Let's check output impedance (top plot) and PSRR (bottom plot) of both PNP and NPN pass transistor versions of this regulator.
Left (NPN) in blue ; right (PNP) in red ; 3 output current steps (1mA,20mA,50mA).
In both circuits the pass transistor (Q5 or Q10) acts purely as current gain. It is not a voltage follower, even in the NPN case, because its input voltage is not controlled, coming from the meeting point of two collectors.
Therefore the circuit dumps into the load a current that is the product of hFe of the pass transistor, multiplied by gm of the input stage, multiplied by error voltage at the input of the LTP, which is the error voltage at the output times the voltage divider ratio. So the DC open loop transconductance is...
- gm = about 20mS at collector current of 500µA per transistor
- hFe ~180 for 2N3904 spice model
- 1/3 for the feedback divider
Which gives a product of 1.2S as transconductance for the whole circuit. Output impedance is the inverse: 0.83 ohms, which is quite close to the "around one ohm output impedance" on the plot.
This is quite high, for good regulation you need lower output impedance than this so this isn't an acceptable LDO: it doesn't have enough open loop gain.
Let's substitute BJT pass transistors with FETs.
This simple change reduces output impedance by orders of magnitude, at least at low frequencies. This is due to the FET having no DC gate current so at low frequency its current gain is much higher than the hFe of a BJT. The formula to calculate output impedance is the same as above, but with the FET's much higher current gain, transconductance is much higher and thus output impedance is much lower.
Not everything is well and good though, because between 10k-1Meg the output impedance is inductive and that's where we want to cross over with the output cap, so it will probably be underdamped and be a special snowflake LDO that requires an output cap with just the right ESR for damping.
how the output impedance of the circuit relates to the loop transconductance
The circuit is an OTA (output transistor included): its output current is proportional to the error voltage at the output, and the proportion factor is transconductance. Since transconductance is dIout/dVout and output impedance is dVout/dIout, one is the inverse of the other.
In the document you linked, the SiC regulator uses collector resistors in the input stage instead of a current mirror. So the input stage doesn't output a current, it outputs a voltage, and the pass transistor doesn't act as pure current gain, instead it's a follower. So loop gain calculations are different.
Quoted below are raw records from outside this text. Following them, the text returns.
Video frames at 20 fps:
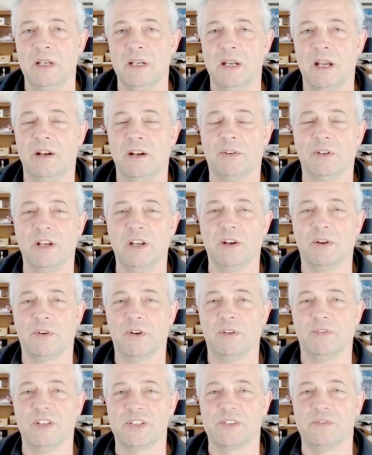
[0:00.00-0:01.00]
The owner of
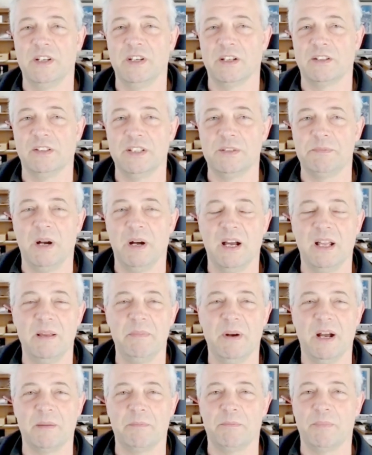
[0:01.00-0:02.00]
this vehicle, he
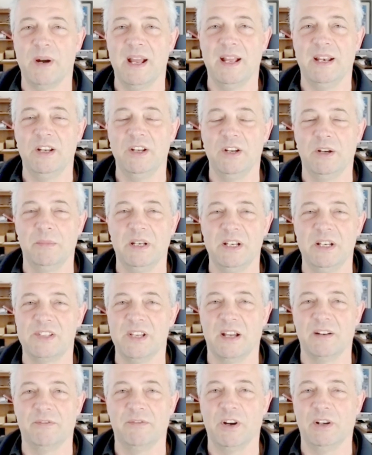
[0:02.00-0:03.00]
bought it brand new. I mean, he's
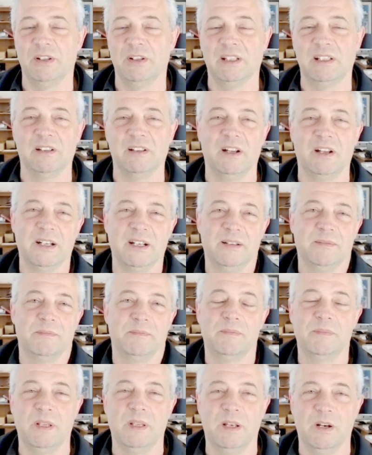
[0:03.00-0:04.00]
done very little on it,
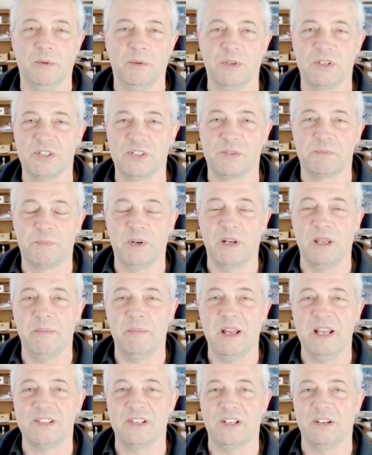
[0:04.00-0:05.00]
which is pretty
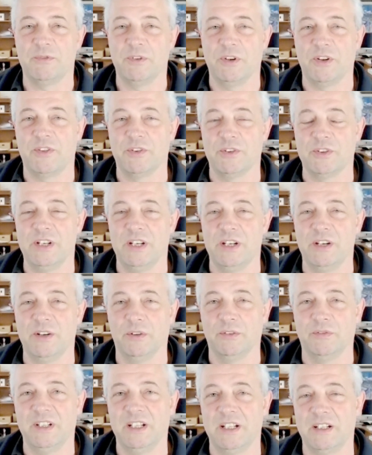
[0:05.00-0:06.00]
amazing for a 13-year-old
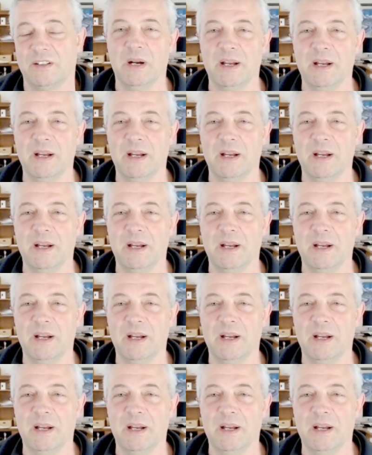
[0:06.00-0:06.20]
vehicle.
inductive output impedance.
In the question (and in the linked document) loop gain and transconductance are only studied at DC, ie "0 Hertz". Plotting output impedance versus frequency shows that it rises at a slope of 20dB/decade, just like the impedance of an inductor would.
This is due to the main pole, which is due to input capacitance and Miller effect in the FET pass transistor. This FET is driven by current from the current mirror, and this current is integrated into a voltage by its input capacitance. This creates a pole and loop gain decreases by 20dB/decade.
To understand frequency dependent effects I feel the following analogy works well:
If you drive the device with a current (from I1, having DC and AC components) then this current is integrated into an AC voltage Vgs by the input capacitance. Vgs then drives the output current through the device's transconductance gm. Current gain can be defined just like for a BJT: drain current divided by gate current, and in this case it decreases by 20dB/decade with 90° phase lag.